Supply Chain

Drippingly by grips, this humus and perlite nearly sings
          through my fingers
circling the ditch lily’s heat-sunk side, anthers frayed, fallen.
          Sift. Learn your footprint.
If occasion, rise to. Another bloom, opposite, grows blood
          orange its splayed
open hand, in shade, still opulent, curls tender, having the time
          of its life.
Let’s get the basics, the survey says. Sight says, turning,
          the cat’s sprawled
besides the baby rat it found and above the scalp thin lawn
          through the window
the children are watching. Where do you live? What’s under your
          roof? What brushes
up, by now, is summer burnt grass in scorch and stubble with
          the rat who will not
move. Lent pallor. Light gray lumpen weight. How many rooms
          do you own? Keep
digging, mom, get to china, they call out, when I work the plant
          free, its dirt
tumbling thick with rooted tendrils reaching. Are you a gadget
          geek, a regular
joe, or technophone? Plus crumbs, wedged in pine cones,
          tunnels,
earthworm ruts. There’s nothing I can’t touch here if I want
          to or disturb,
teeming sum of what we’re built on, soil damps beside dry
          pockets, clay
at the spade end gone that unctuous apricot yellow. Refine
          your results.
The cat’s long patient, knows what her hurt can do.

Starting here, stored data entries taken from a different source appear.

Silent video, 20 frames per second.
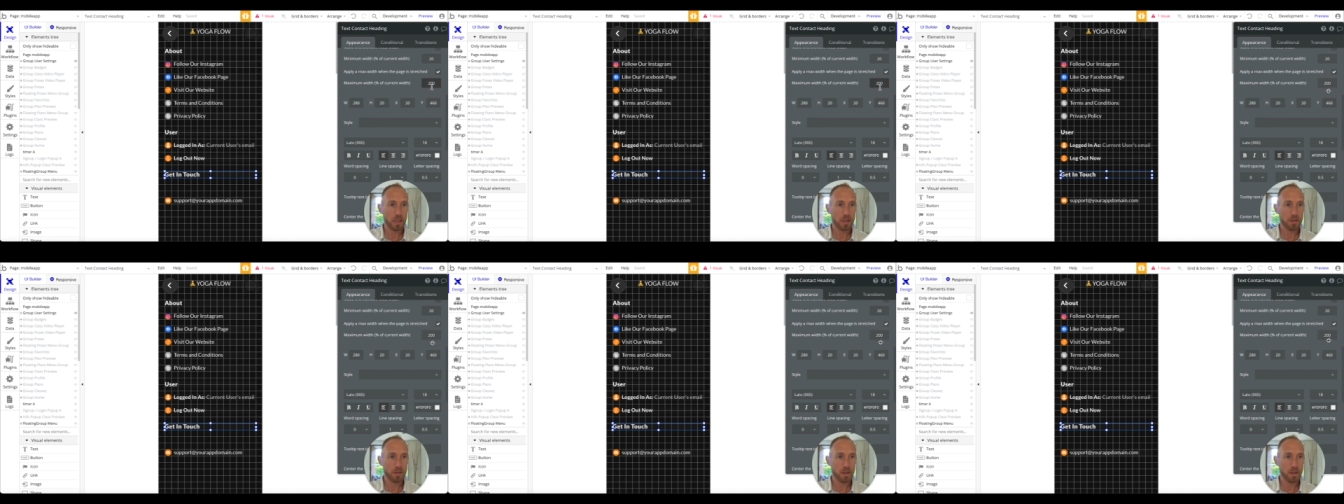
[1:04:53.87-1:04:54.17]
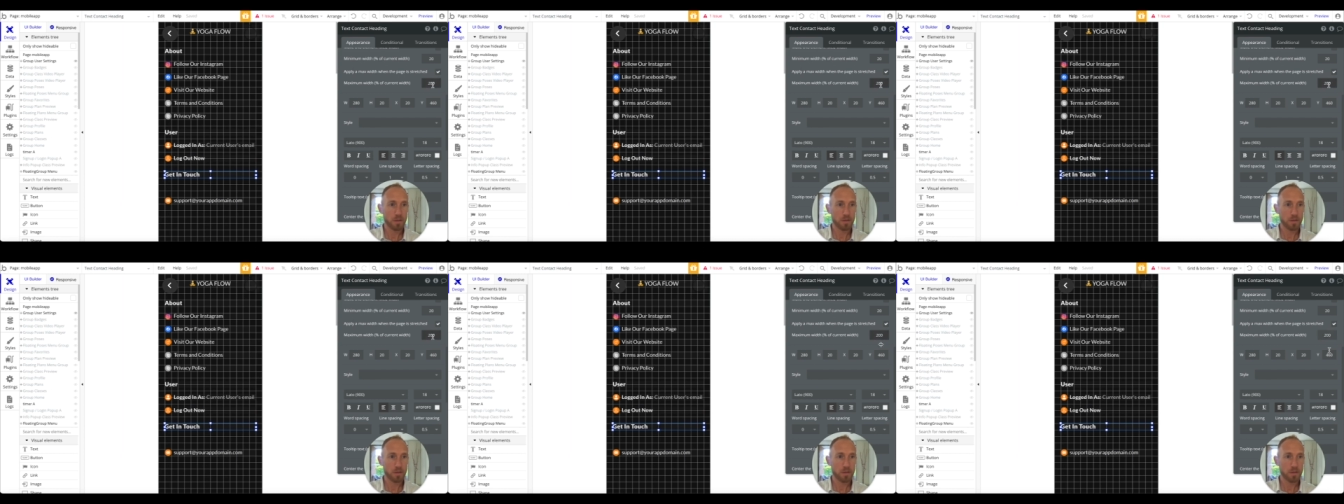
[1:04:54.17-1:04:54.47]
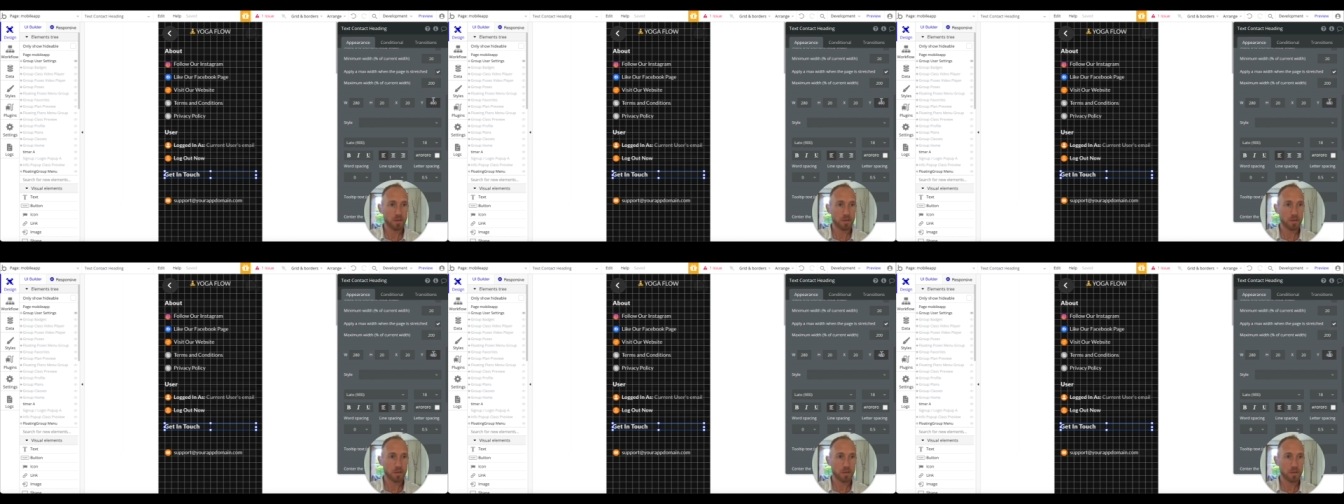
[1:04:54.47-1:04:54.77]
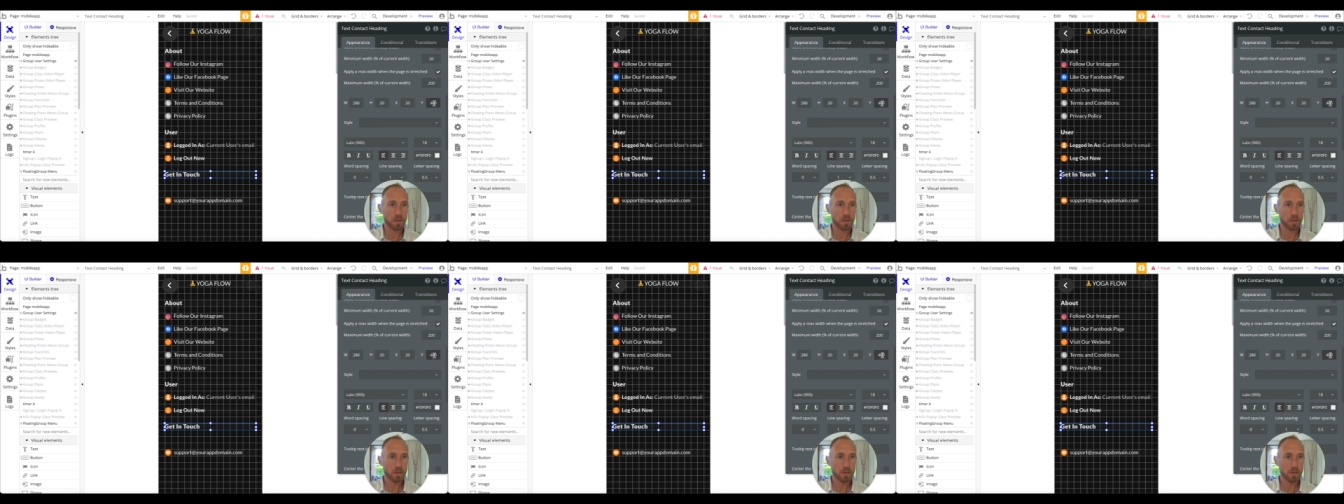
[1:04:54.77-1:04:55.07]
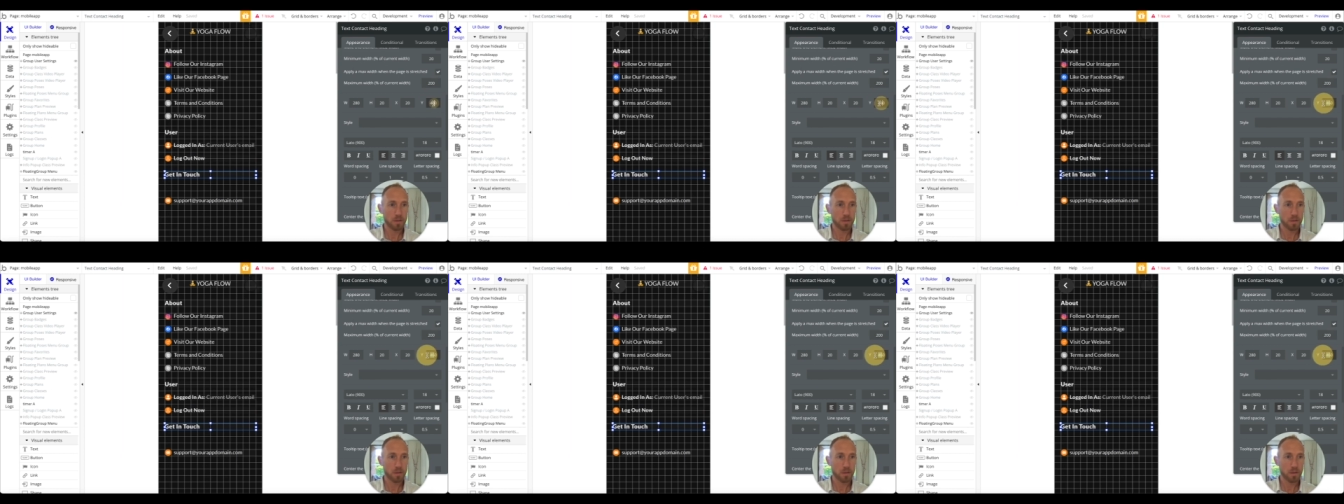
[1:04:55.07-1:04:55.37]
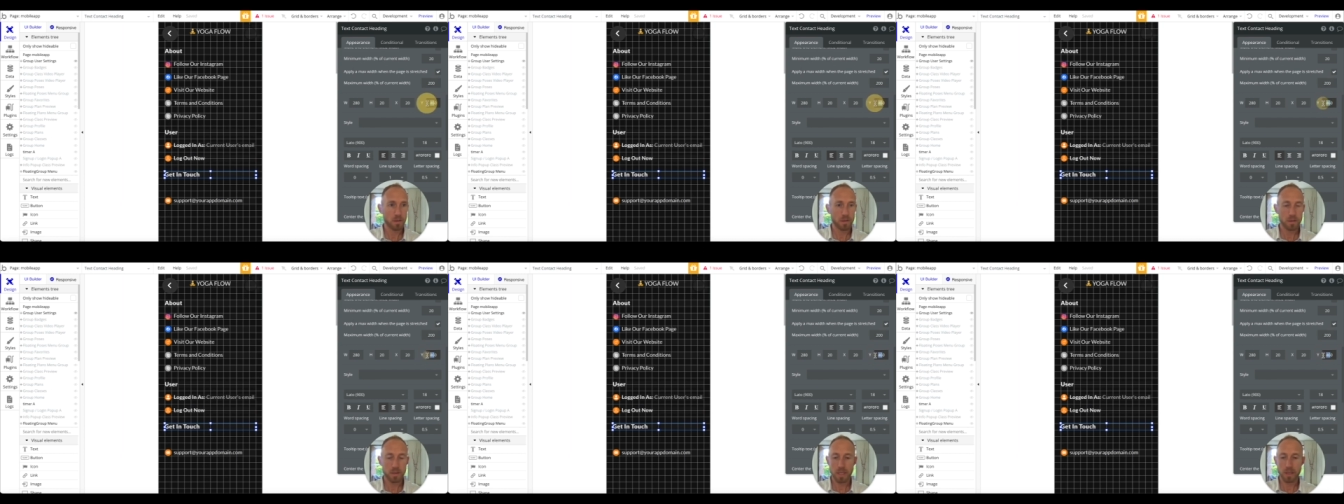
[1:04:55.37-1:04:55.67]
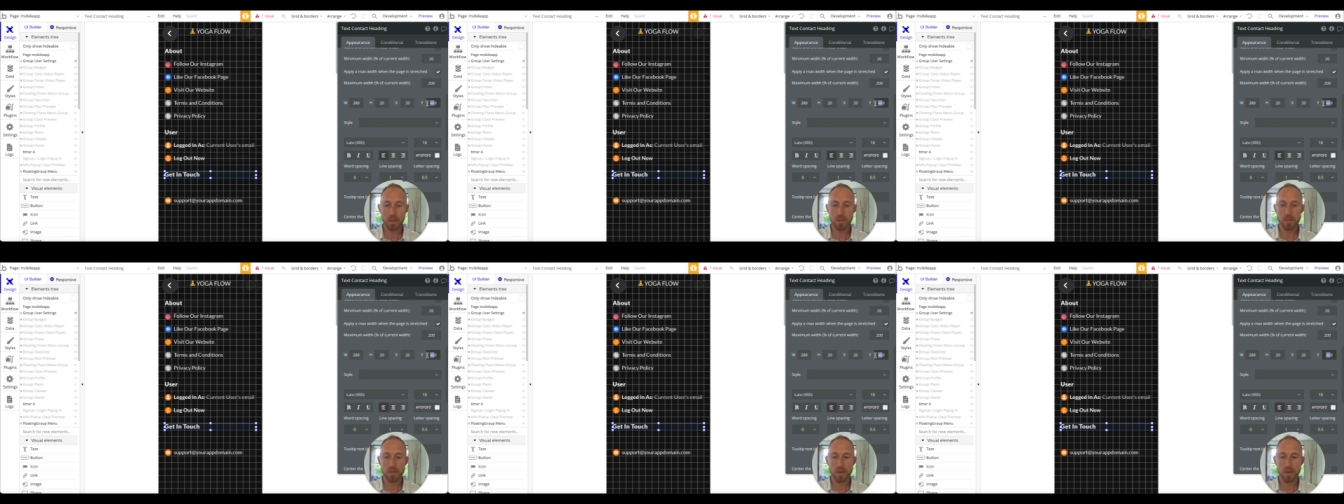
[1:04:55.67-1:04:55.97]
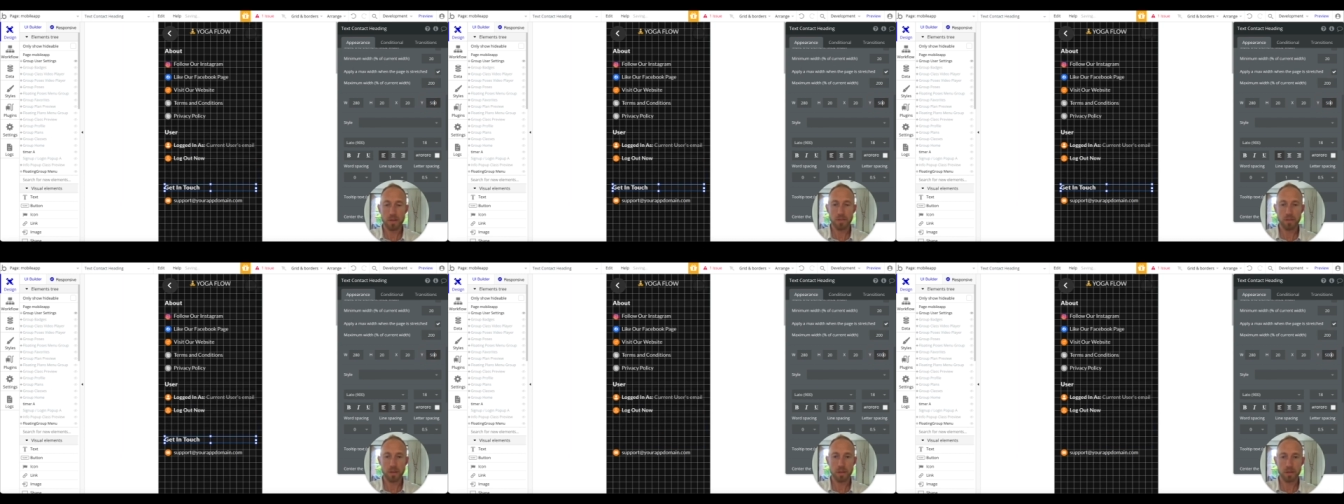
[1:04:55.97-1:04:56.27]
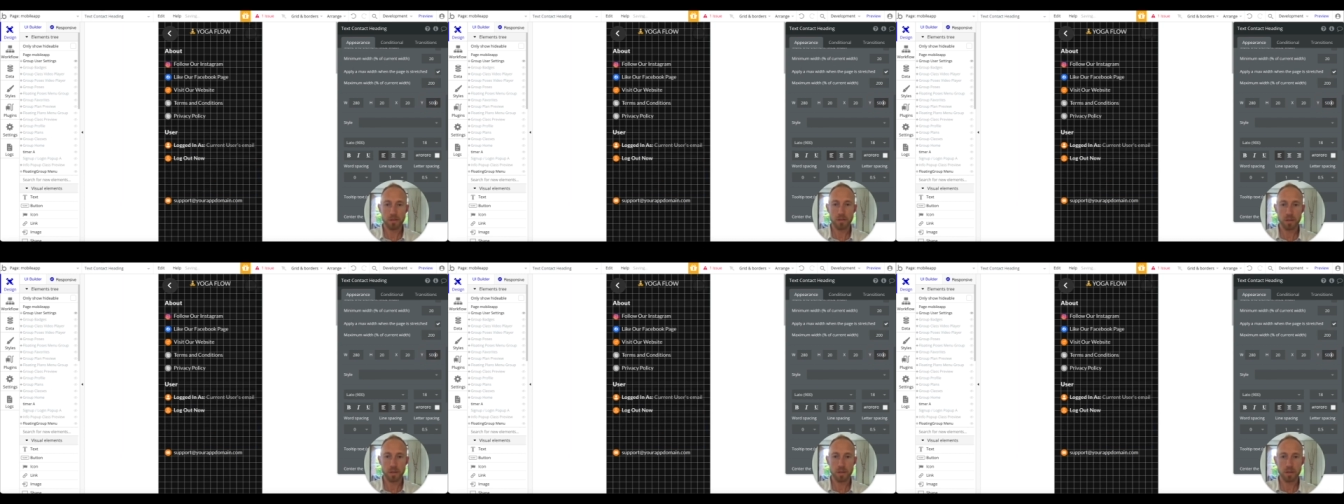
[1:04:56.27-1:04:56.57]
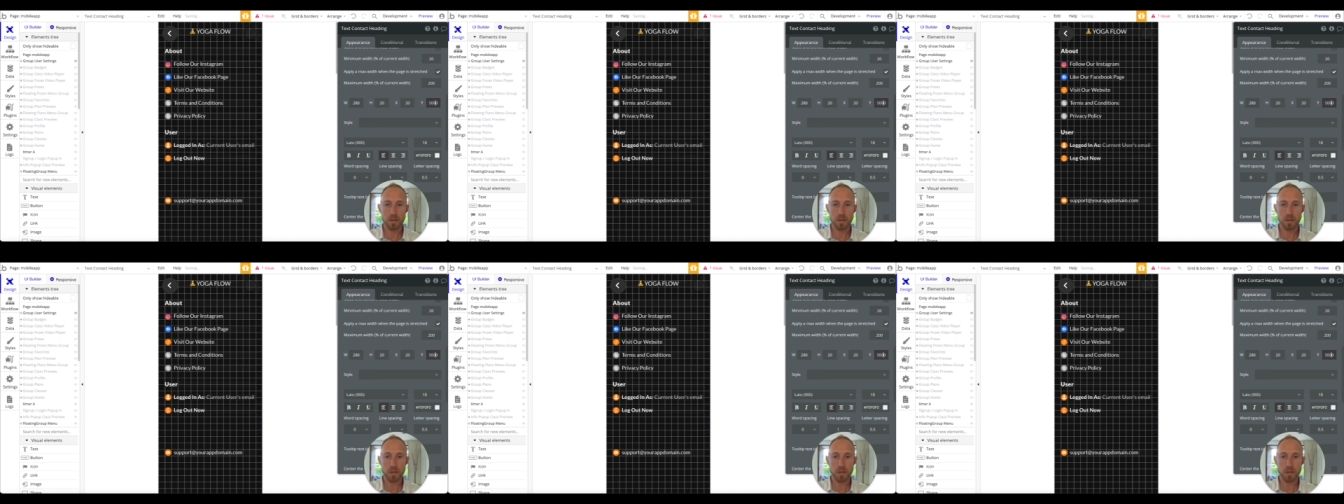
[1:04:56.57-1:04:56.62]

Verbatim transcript: in touch. Down to 500.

          She waits, ginger
lines of her fur circling. What’s on your plate/
          in your medicine
cabinet/jewelry box/garage? I look closer. The infant rodent
          is trembling.
Another child, not mine, labors deep to find the shine,
          sorting pebbles
through her fingers. Make progress. Take action.
          Witness
not permitted distance. When the prey finally moves,
          jumps a few inches, the cat
closes in, takes the injured flaccid thing into his jaws
          for the kill
and carries it almost like a kitten across the lawn.
          My hand crushes
the dark stamens and the littlest child
          upstairs
at the rat’s last squeal, begins to scream best,
          best, this
is the best day of my life, and I have to walk back inside.